What the task asks: Repeat the listing exactly as given, omitting every image.

·····

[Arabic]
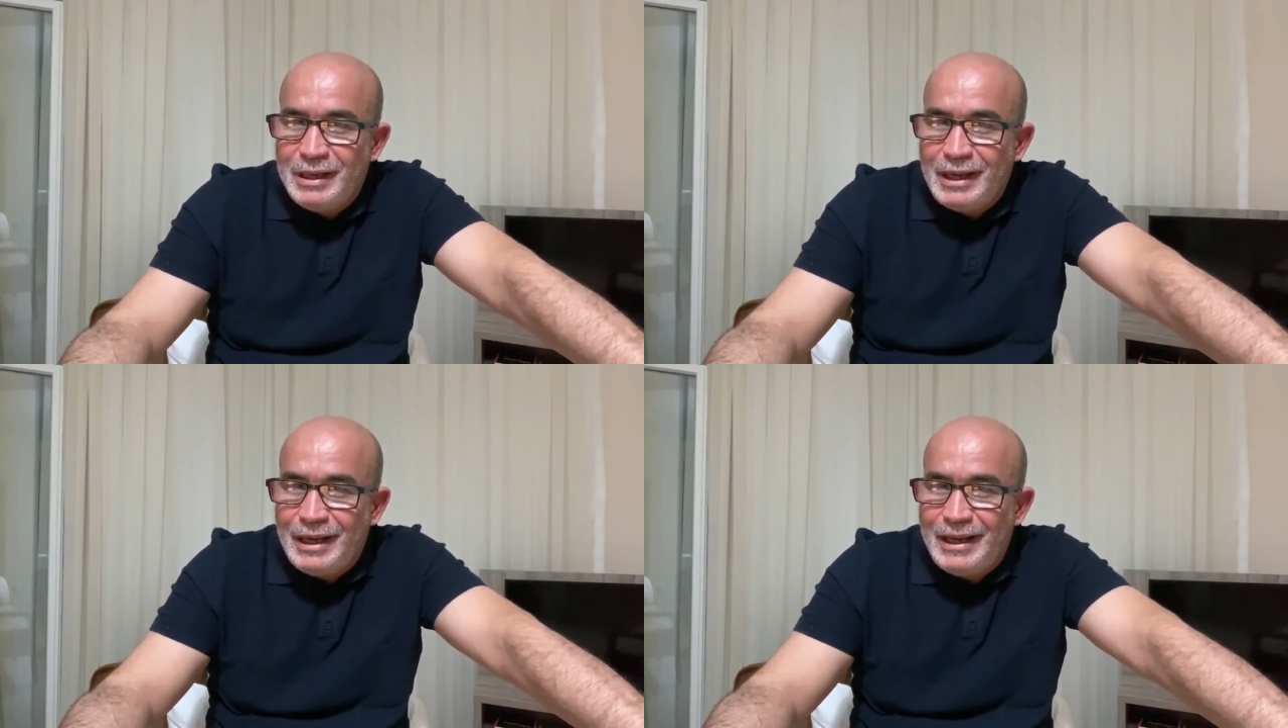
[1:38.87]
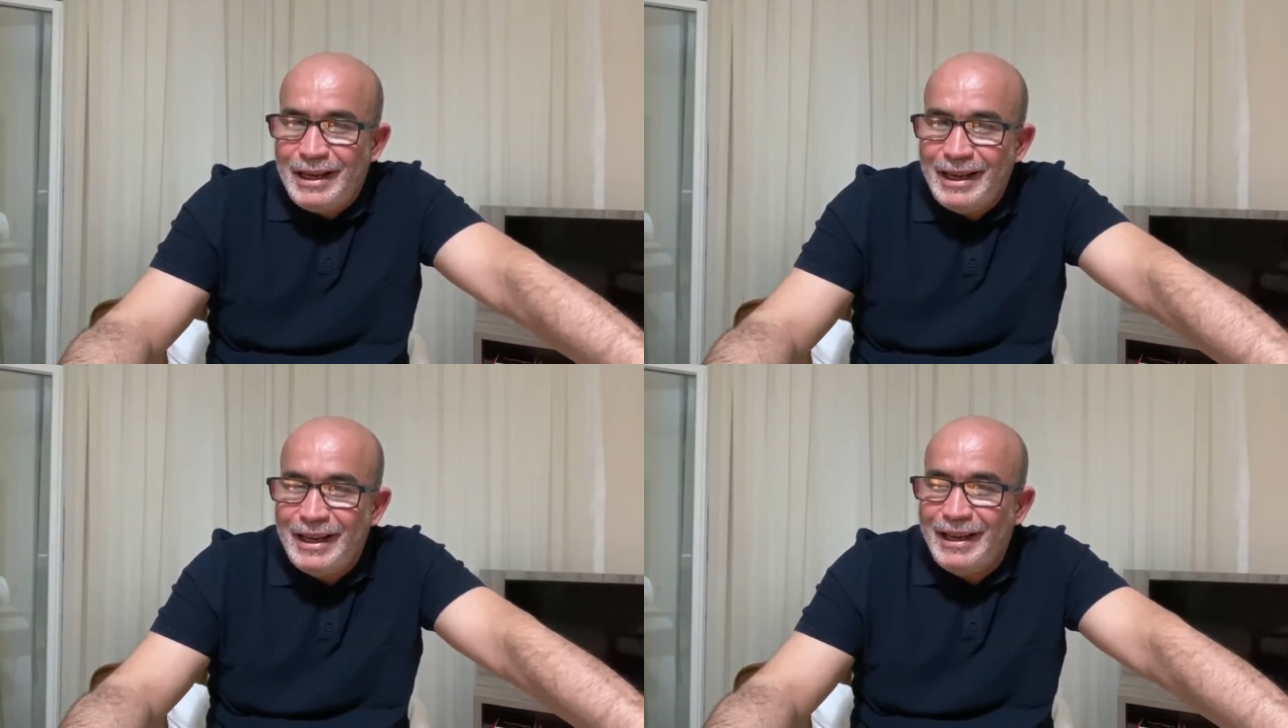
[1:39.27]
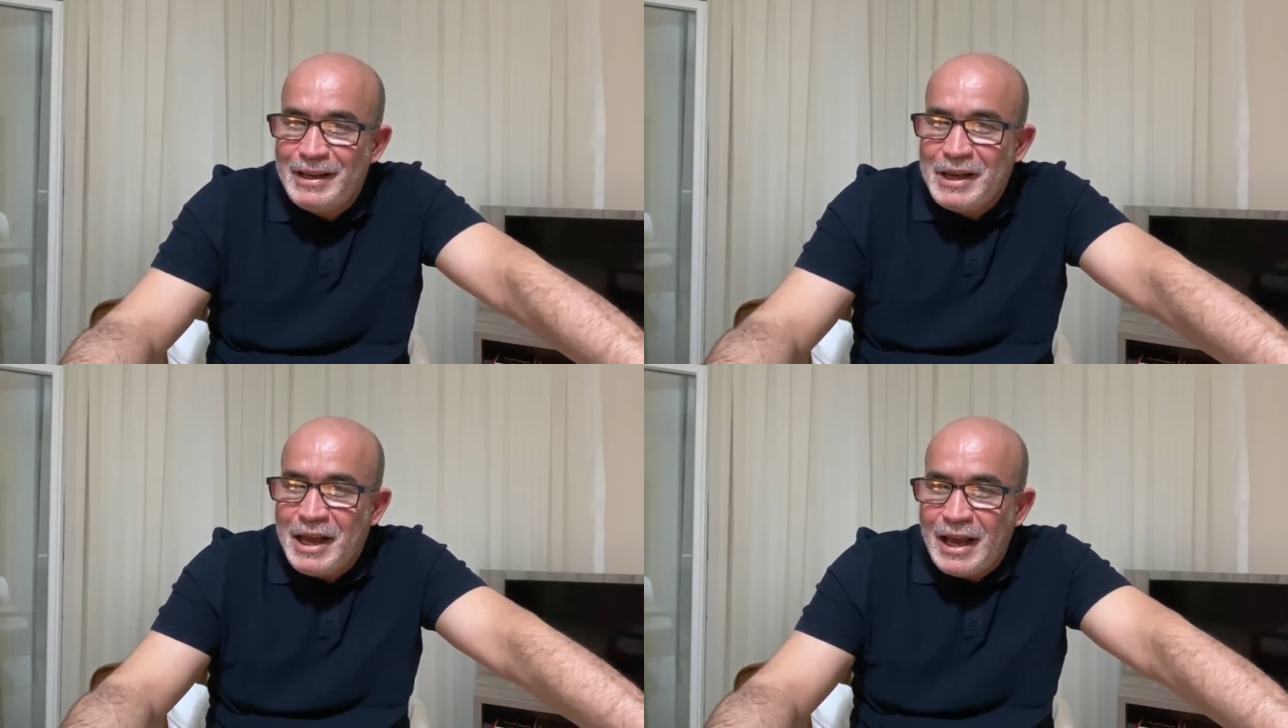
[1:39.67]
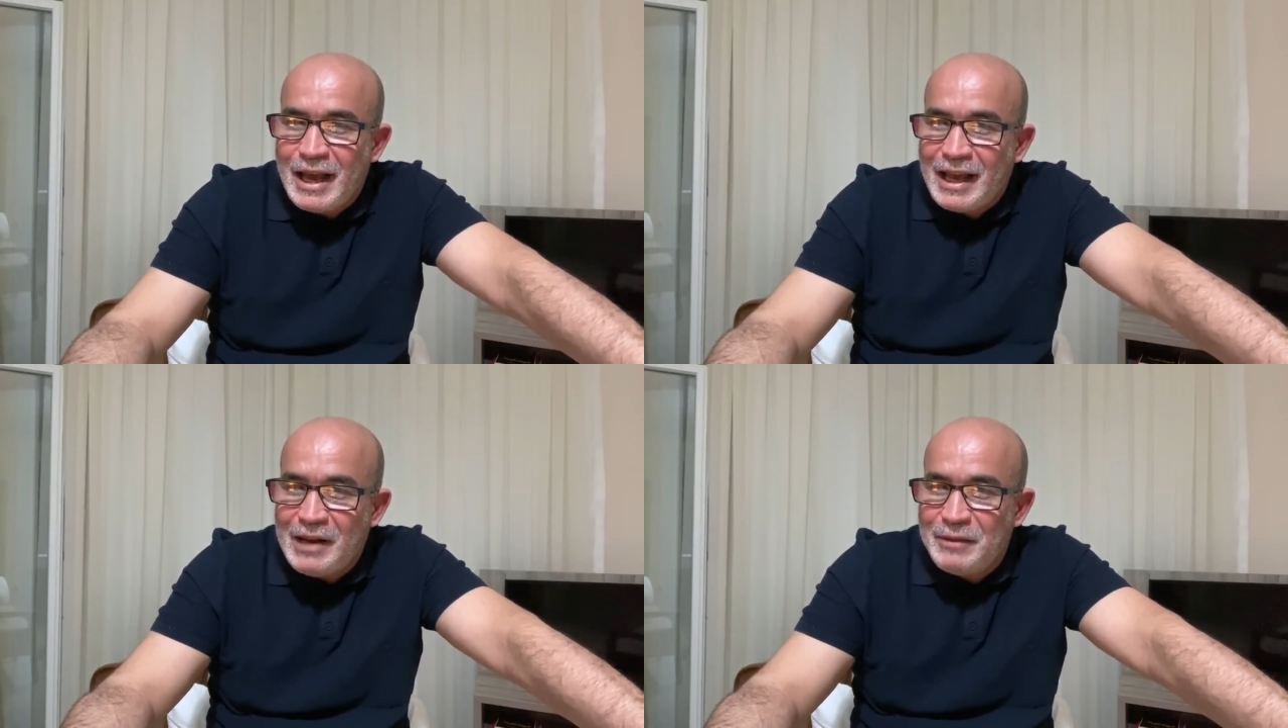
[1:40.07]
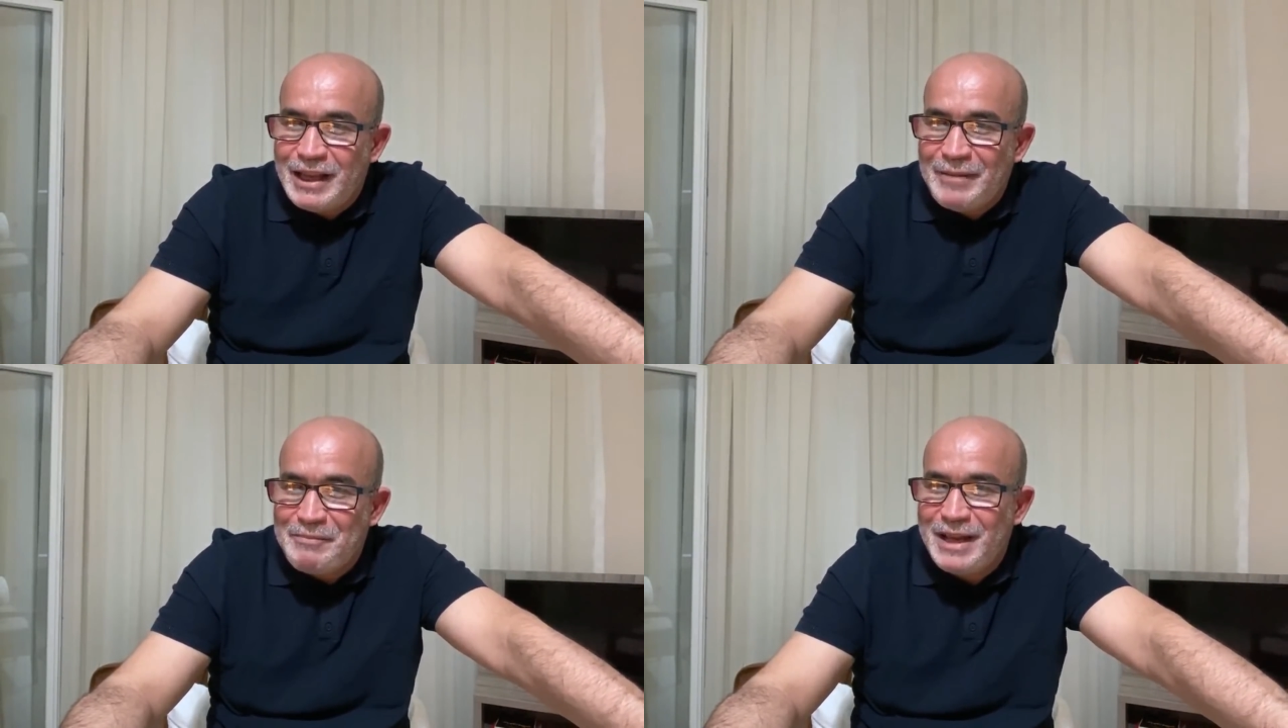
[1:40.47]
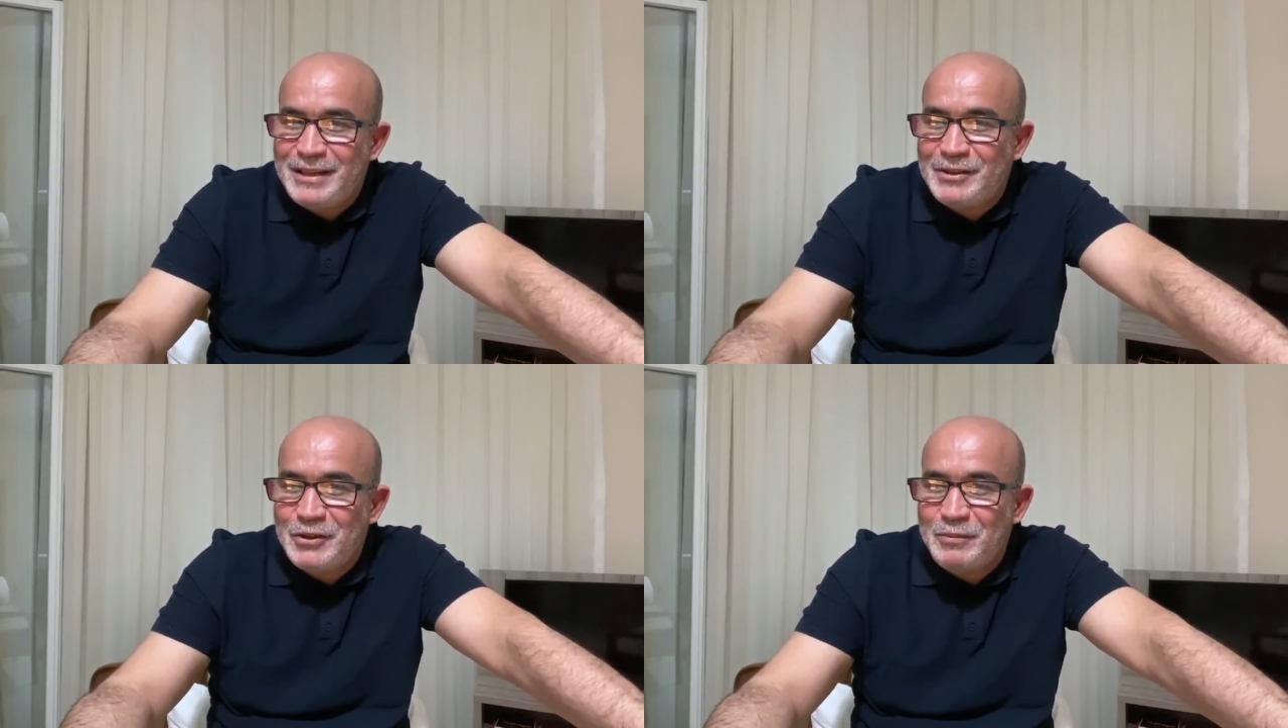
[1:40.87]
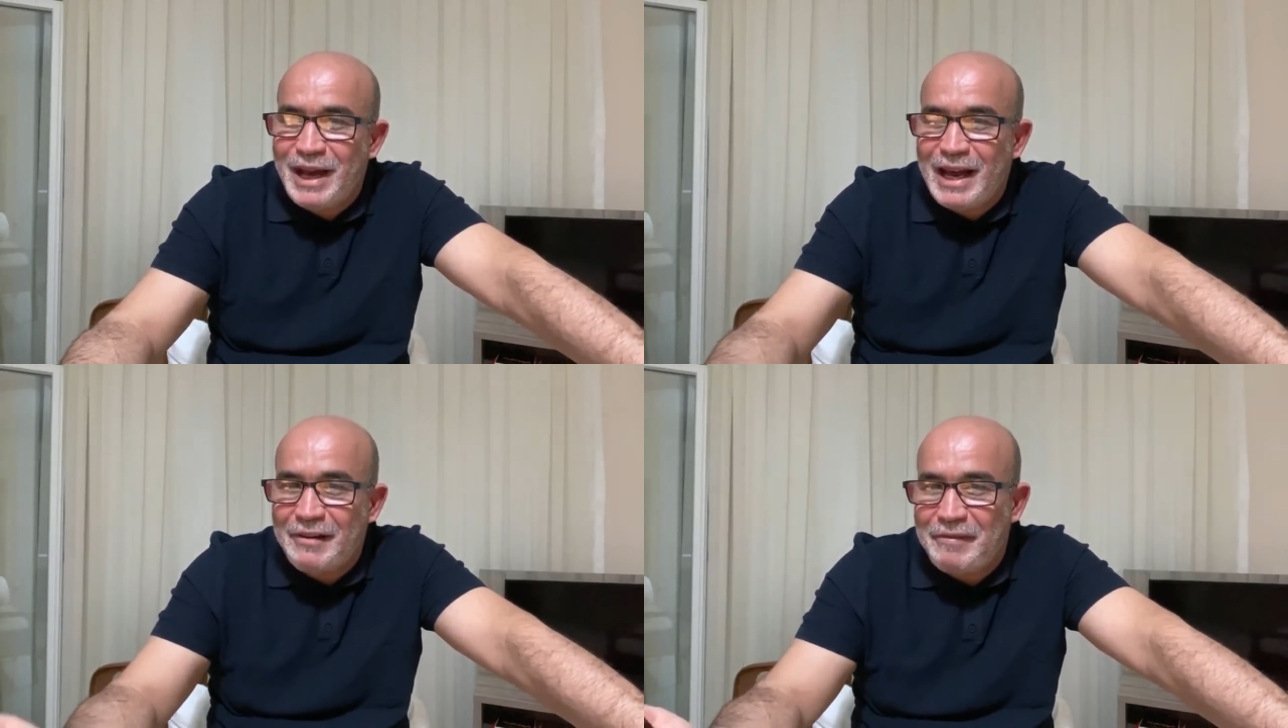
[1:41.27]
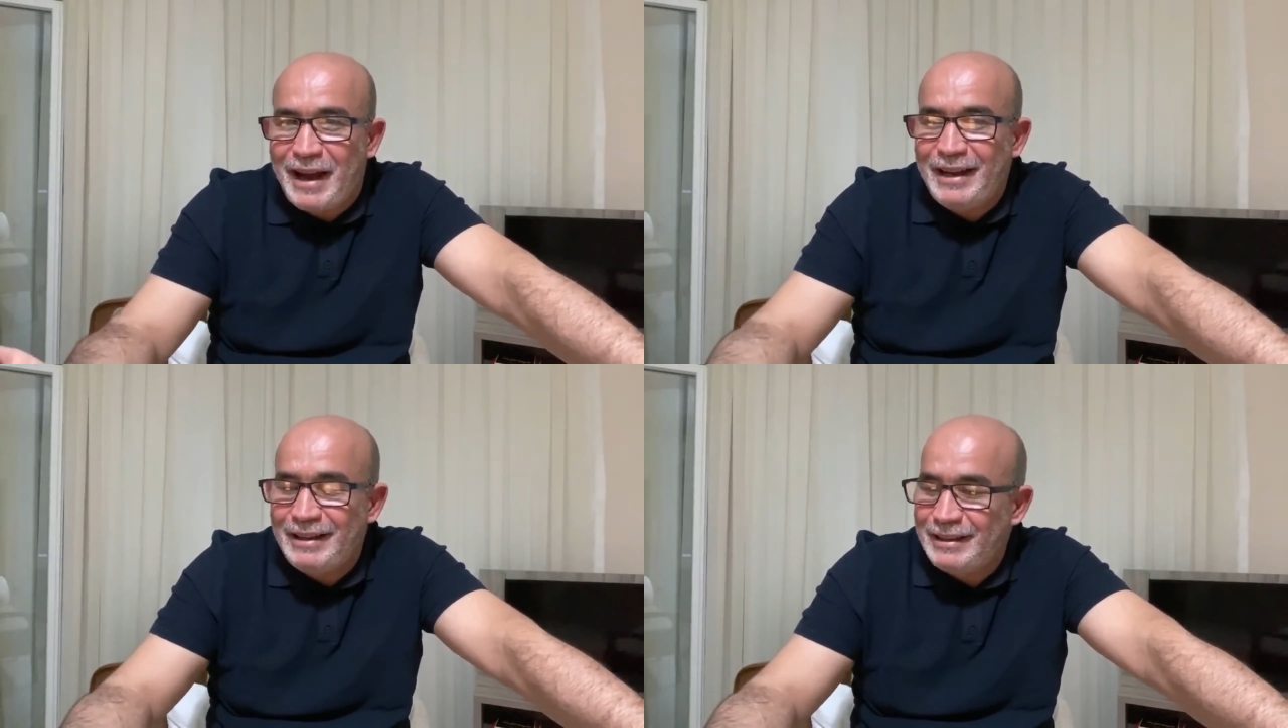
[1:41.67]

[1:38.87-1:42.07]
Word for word: آه كلمه خماس تصبح ارفع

·····

Answer area:
[Arabic]
[1:38.87]
[1:39.27]
[1:39.67]
[1:40.07]
[1:40.47]
[1:40.87]
[1:41.27]
[1:41.67]

[1:38.87-1:42.07]
Word for word: آه كلمه خماس تصبح ارفع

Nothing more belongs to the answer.